> [Collected data entries]:
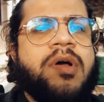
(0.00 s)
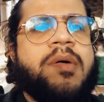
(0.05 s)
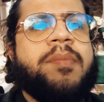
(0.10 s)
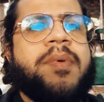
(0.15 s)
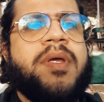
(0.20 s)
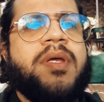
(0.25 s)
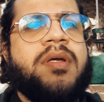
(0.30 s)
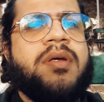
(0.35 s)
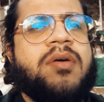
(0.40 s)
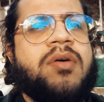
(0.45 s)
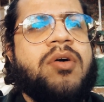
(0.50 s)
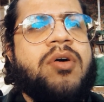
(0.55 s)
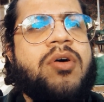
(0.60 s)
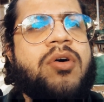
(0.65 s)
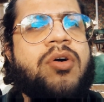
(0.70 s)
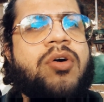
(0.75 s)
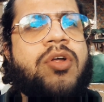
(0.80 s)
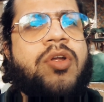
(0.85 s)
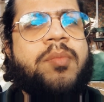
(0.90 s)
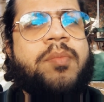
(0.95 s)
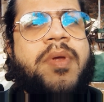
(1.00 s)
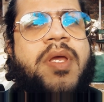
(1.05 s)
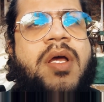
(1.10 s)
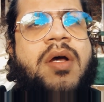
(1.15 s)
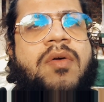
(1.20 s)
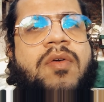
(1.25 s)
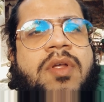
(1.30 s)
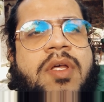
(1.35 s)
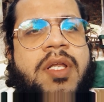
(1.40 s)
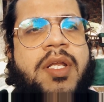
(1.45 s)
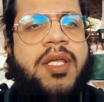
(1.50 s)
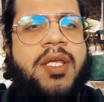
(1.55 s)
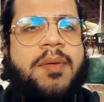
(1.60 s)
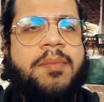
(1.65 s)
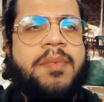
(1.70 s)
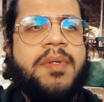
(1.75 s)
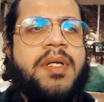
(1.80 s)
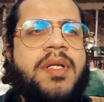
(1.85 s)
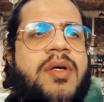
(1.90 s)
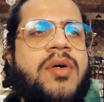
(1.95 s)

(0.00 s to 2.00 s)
वहाँ पे और पे आउट करेंगे बिल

> [THE TASK]: Could you print all of the entries above exactly as written, minus the pictures?

> [ANSWER SECTION]:
(0.00 s)
(0.05 s)
(0.10 s)
(0.15 s)
(0.20 s)
(0.25 s)
(0.30 s)
(0.35 s)
(0.40 s)
(0.45 s)
(0.50 s)
(0.55 s)
(0.60 s)
(0.65 s)
(0.70 s)
(0.75 s)
(0.80 s)
(0.85 s)
(0.90 s)
(0.95 s)
(1.00 s)
(1.05 s)
(1.10 s)
(1.15 s)
(1.20 s)
(1.25 s)
(1.30 s)
(1.35 s)
(1.40 s)
(1.45 s)
(1.50 s)
(1.55 s)
(1.60 s)
(1.65 s)
(1.70 s)
(1.75 s)
(1.80 s)
(1.85 s)
(1.90 s)
(1.95 s)

(0.00 s to 2.00 s)
वहाँ पे और पे आउट करेंगे बिल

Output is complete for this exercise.